On the other hand, data-based inverse models have been tried to analyze the existing ductility behavior [14, 15]. The inverse model implements a model using the observed input and output data. Data-driven inverse models have received a lot of attention in the field of model predictive control [16] because they are easy to build. The advantage of this approach is that the model can be flexibly constructed only by the input and output variables selected by the simulation performer. The inverse model is largely divided into a regression model and a machine learning (ML) models [16]. In particular, the ML method to search for the optimal model based on the learning algorithm is used like pattern recognition and data mining in various fields including steel and material, and can approximate nonlinear behavior.

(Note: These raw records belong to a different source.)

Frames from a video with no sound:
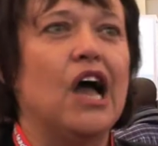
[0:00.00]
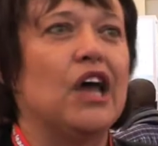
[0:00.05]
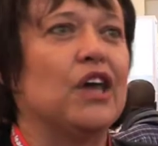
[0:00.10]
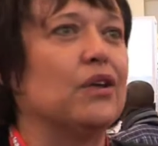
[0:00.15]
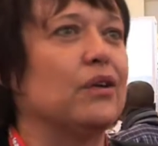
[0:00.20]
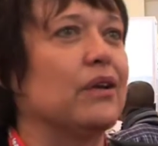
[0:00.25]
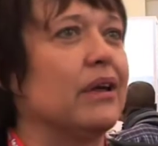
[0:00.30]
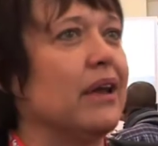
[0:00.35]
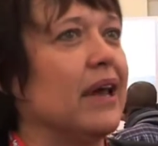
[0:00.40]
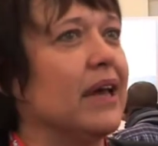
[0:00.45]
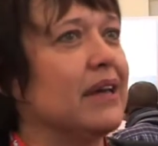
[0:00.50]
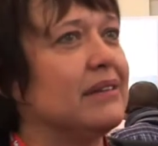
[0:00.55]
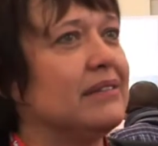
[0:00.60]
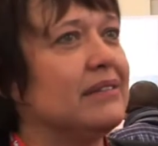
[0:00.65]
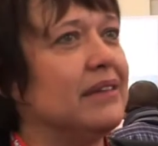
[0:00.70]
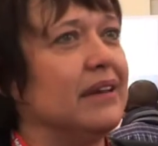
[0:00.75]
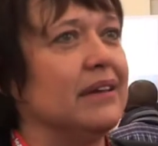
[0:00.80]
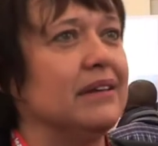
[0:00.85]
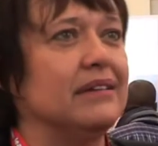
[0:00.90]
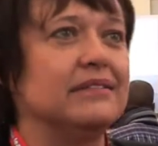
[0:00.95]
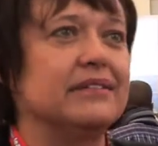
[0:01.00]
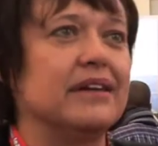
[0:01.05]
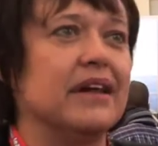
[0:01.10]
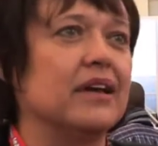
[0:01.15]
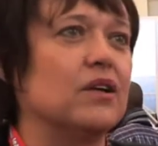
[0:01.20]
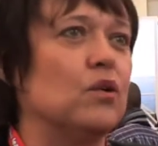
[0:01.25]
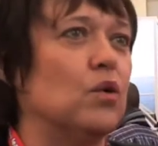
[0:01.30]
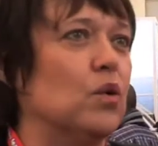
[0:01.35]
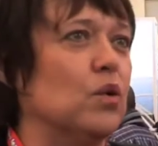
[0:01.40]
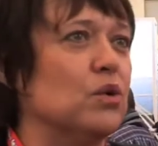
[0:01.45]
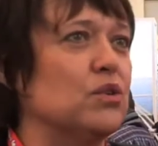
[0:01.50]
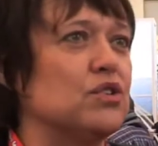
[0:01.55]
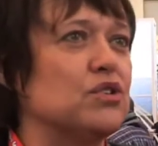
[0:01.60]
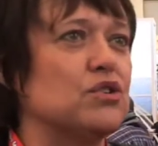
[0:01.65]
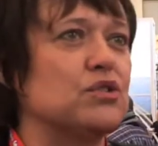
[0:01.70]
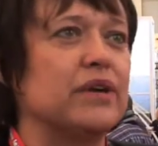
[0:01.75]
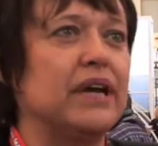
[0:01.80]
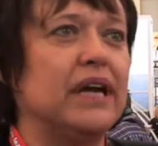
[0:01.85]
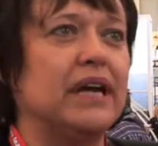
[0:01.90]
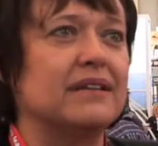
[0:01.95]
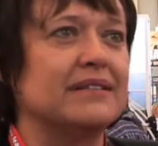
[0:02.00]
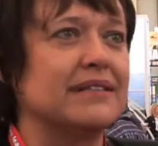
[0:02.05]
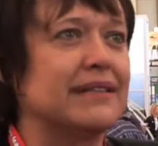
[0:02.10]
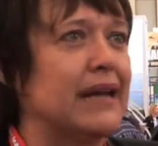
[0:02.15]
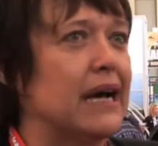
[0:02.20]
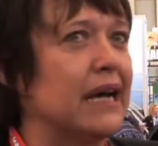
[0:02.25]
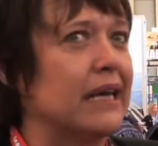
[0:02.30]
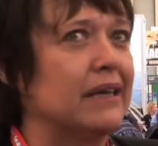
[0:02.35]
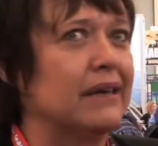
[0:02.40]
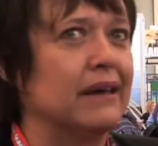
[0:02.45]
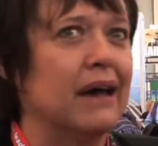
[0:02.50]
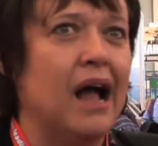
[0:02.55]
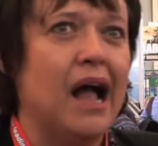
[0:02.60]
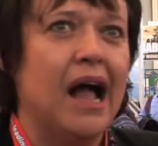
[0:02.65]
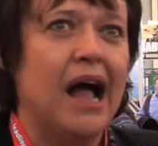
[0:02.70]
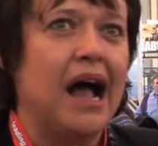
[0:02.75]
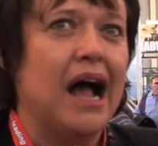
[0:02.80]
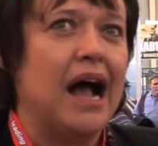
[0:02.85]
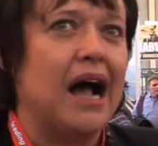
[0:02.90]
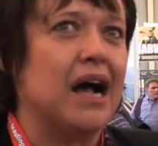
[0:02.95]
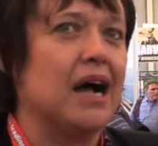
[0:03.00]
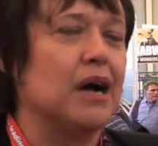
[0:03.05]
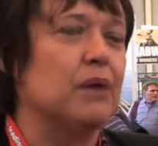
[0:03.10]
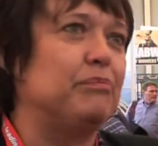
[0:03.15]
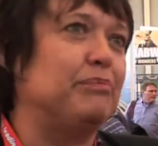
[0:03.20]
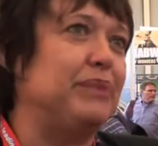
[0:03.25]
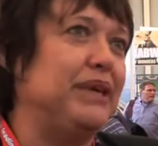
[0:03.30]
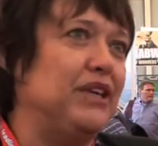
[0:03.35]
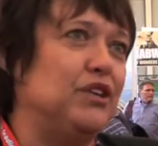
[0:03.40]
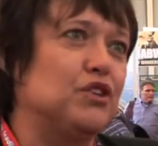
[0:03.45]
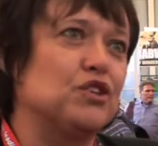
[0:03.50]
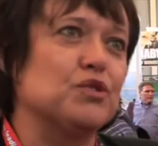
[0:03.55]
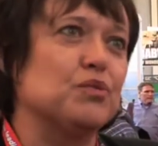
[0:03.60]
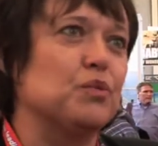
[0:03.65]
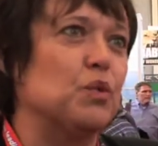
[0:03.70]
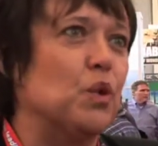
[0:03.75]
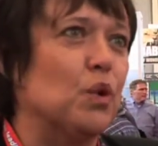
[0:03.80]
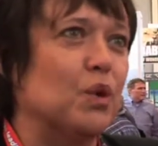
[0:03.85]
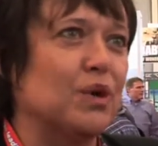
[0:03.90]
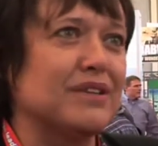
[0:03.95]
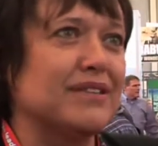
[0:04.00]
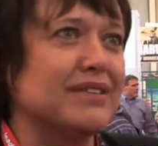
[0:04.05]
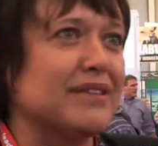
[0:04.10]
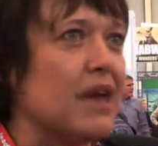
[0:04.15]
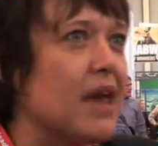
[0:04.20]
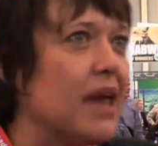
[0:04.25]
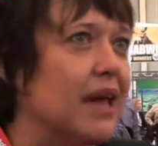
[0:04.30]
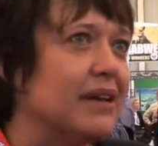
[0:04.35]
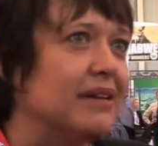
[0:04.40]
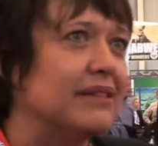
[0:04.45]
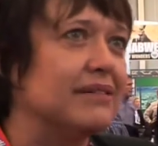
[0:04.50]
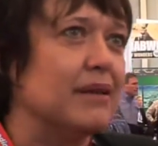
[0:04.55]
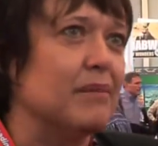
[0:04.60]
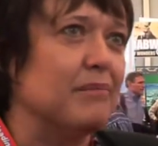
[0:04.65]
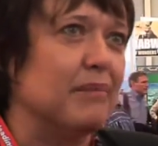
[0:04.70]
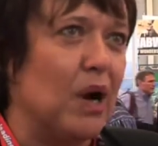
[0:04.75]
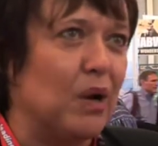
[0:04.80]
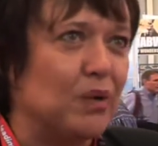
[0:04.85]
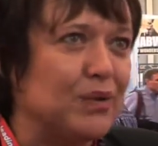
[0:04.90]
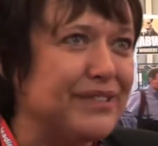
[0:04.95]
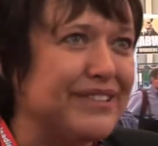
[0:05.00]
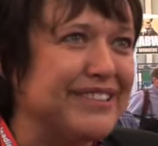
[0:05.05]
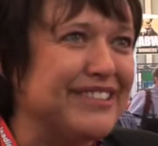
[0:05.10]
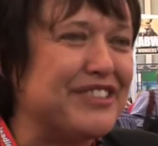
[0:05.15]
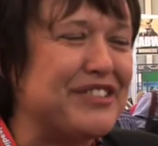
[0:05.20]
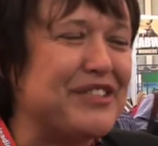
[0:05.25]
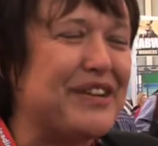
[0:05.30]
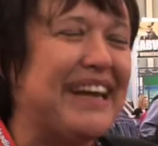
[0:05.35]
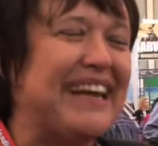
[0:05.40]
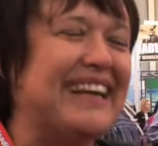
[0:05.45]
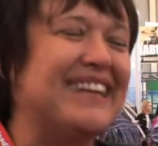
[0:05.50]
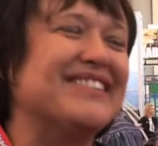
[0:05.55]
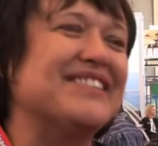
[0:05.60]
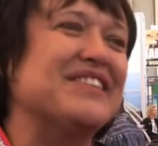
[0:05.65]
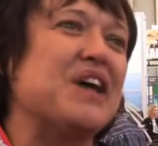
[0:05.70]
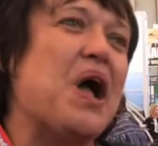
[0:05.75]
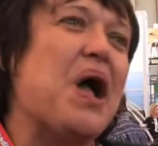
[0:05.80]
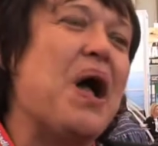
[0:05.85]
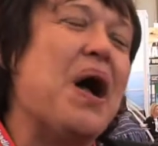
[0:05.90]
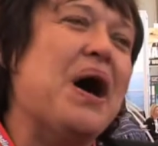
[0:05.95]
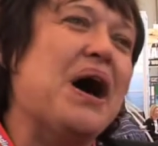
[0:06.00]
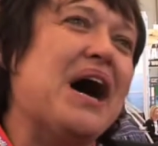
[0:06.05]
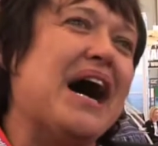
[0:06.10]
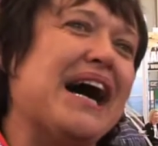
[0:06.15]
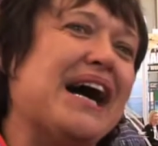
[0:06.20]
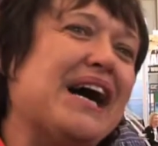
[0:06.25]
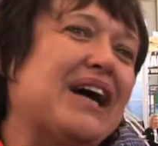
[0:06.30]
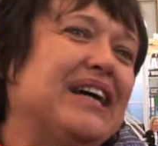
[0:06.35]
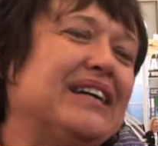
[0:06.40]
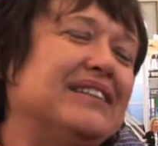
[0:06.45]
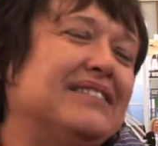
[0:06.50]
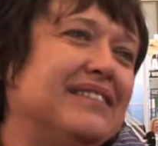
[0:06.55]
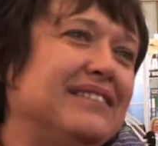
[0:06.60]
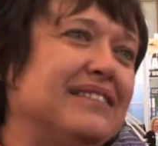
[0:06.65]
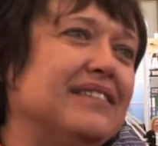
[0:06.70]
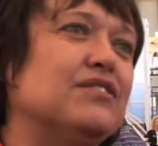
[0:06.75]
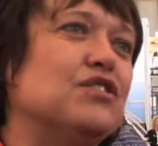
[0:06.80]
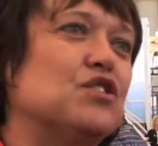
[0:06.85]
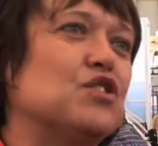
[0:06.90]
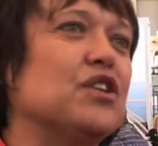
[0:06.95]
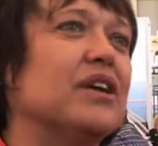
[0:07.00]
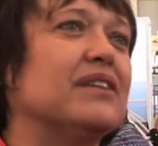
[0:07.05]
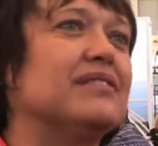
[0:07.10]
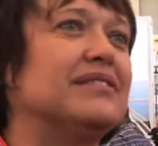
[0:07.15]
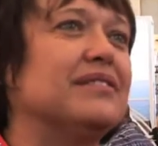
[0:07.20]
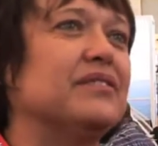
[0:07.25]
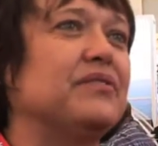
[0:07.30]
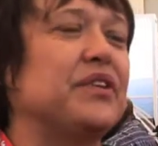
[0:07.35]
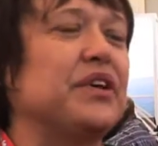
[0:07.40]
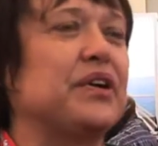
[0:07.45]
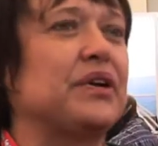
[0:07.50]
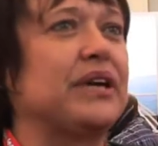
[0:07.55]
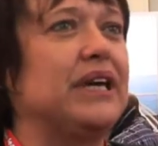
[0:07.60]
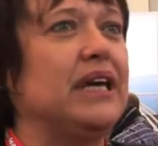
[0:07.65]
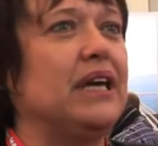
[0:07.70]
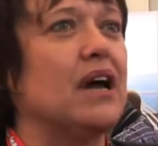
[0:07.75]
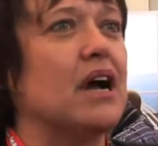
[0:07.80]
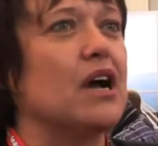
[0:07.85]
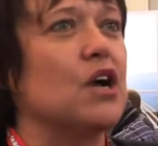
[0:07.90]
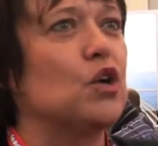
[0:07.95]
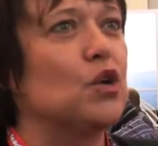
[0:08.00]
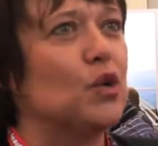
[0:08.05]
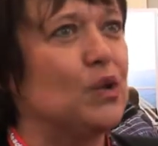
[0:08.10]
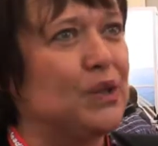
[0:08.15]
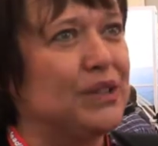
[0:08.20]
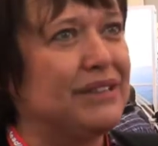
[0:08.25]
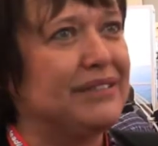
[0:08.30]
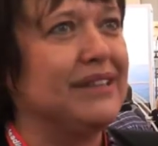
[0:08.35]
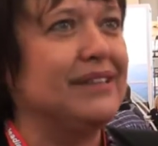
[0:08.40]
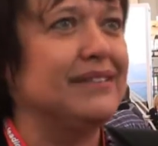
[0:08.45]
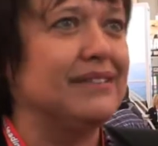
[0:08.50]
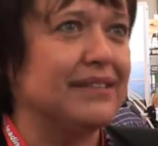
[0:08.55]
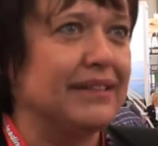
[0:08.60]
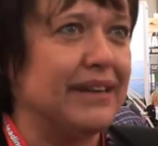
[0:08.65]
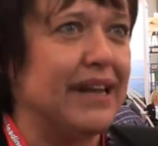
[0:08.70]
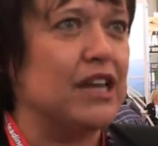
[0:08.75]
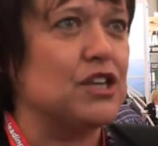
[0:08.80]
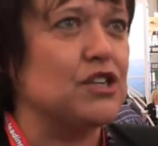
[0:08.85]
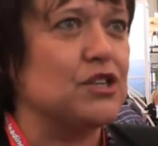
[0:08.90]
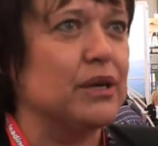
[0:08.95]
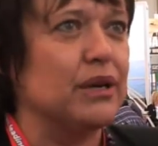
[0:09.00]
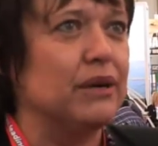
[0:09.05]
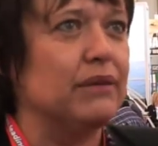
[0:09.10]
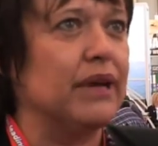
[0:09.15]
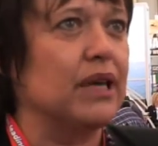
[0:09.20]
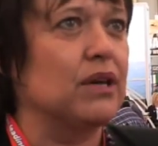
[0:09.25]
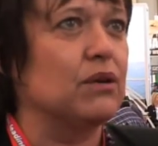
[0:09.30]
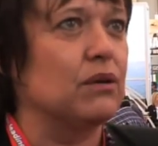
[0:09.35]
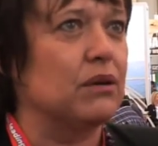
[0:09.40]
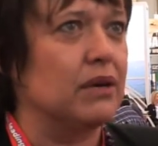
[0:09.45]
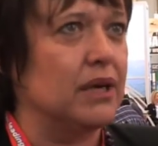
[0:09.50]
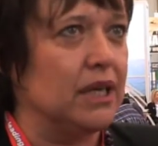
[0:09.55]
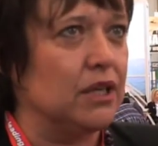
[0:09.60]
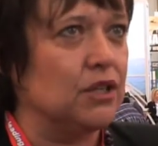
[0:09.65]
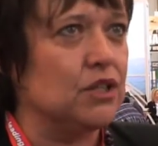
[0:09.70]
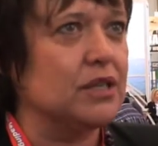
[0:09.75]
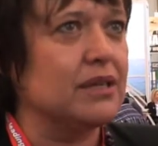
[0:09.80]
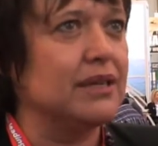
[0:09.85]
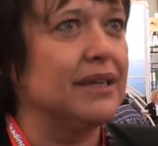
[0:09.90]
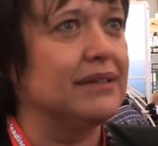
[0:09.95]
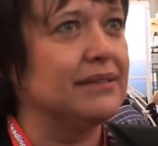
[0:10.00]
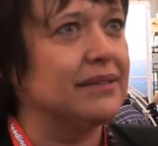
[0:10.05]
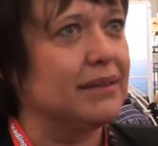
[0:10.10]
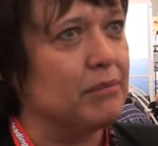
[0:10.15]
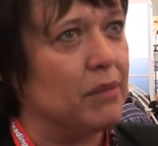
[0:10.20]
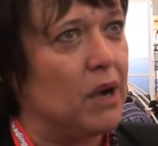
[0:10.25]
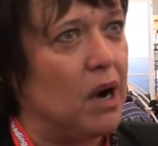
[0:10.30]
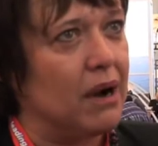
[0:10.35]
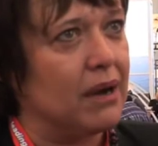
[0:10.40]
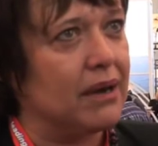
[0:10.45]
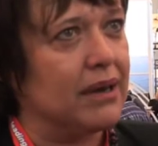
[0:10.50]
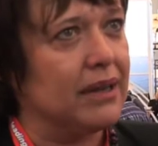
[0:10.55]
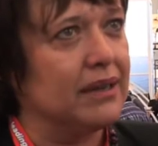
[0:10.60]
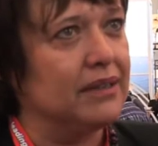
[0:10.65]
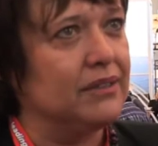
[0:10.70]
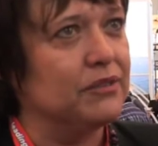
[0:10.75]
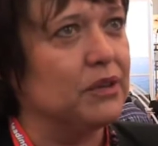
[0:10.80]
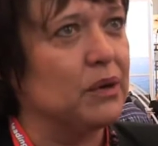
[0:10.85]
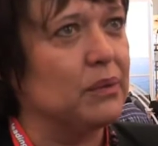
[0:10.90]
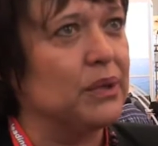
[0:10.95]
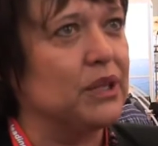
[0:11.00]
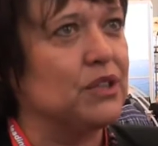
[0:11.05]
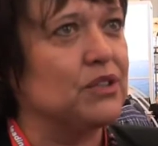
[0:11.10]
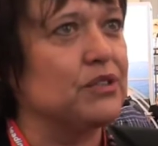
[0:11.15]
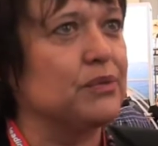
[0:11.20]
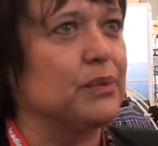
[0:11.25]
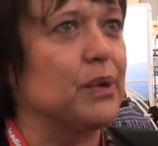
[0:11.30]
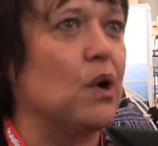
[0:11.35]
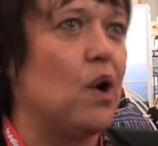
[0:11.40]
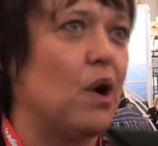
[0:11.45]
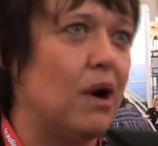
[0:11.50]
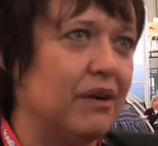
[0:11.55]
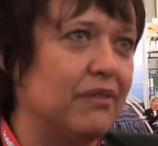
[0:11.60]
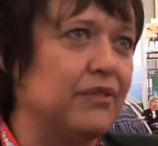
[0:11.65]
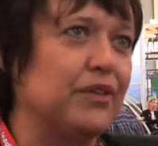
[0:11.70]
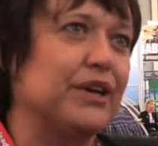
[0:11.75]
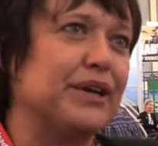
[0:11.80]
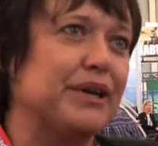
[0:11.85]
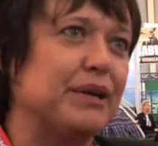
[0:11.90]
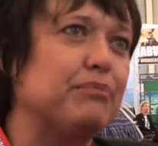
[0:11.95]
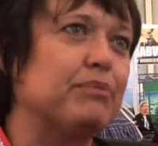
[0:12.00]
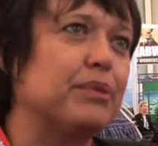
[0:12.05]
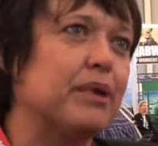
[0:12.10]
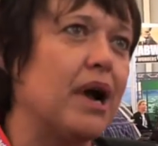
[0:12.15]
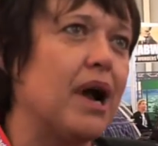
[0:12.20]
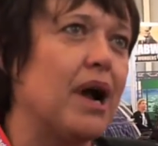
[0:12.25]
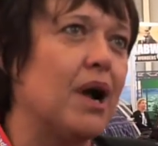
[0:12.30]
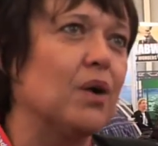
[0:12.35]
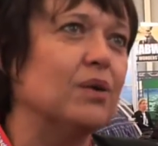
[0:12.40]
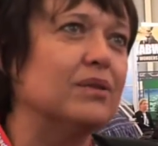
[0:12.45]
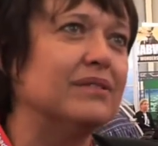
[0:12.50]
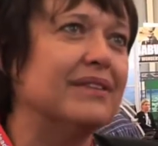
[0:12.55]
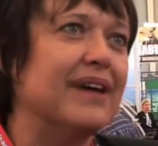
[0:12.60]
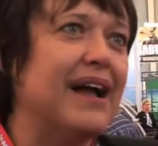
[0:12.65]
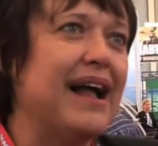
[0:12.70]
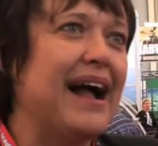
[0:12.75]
you know, like tennis, like horse trails, like beach walks and mountain trails. And it is just a very good international recognition in the market, for which we are very proud.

Machine learning (ML) models use learning algorithms like pattern recognition to identify the relationship between the dependent and independent variables [16, 17]. ML models can describe systems that are have strong nonlinearities [18] and can extract knowledge from large datasets [19, 20]. Supervised learning is a method of ML in which the algorithm is provided input data (e.g., casting conditions), and a clear statement of the output (e.g., ‘cracked’ or not), so it has a clear objective when it derives the model and predictions future response. The properties of a steel depend on its chemical composition and the manner in which it is processed. These parameters are numerous and complex.

Various ML models have been used in attempts to predict the mechanical properties from these parameters. Examples include a random forest model (RF) [4] to predict the physical features of reduced activation ferritic/martensitic (RAFM) steels [21], a Gaussian Process (GP) [5] meta-model to predict the tensile yield strength of Ferrium® PH48S [5], a Support Vector Machine (SVM) [6, 7] to predict the tensile properties and yield strength of RAFM steels [6], and a Neural Network (NN) [8,9,10] to model the effects of elemental composition and thermal conditions concerning tensile strength of low carbon steels, and to assess the strength and particle size of hot strip mill products [8].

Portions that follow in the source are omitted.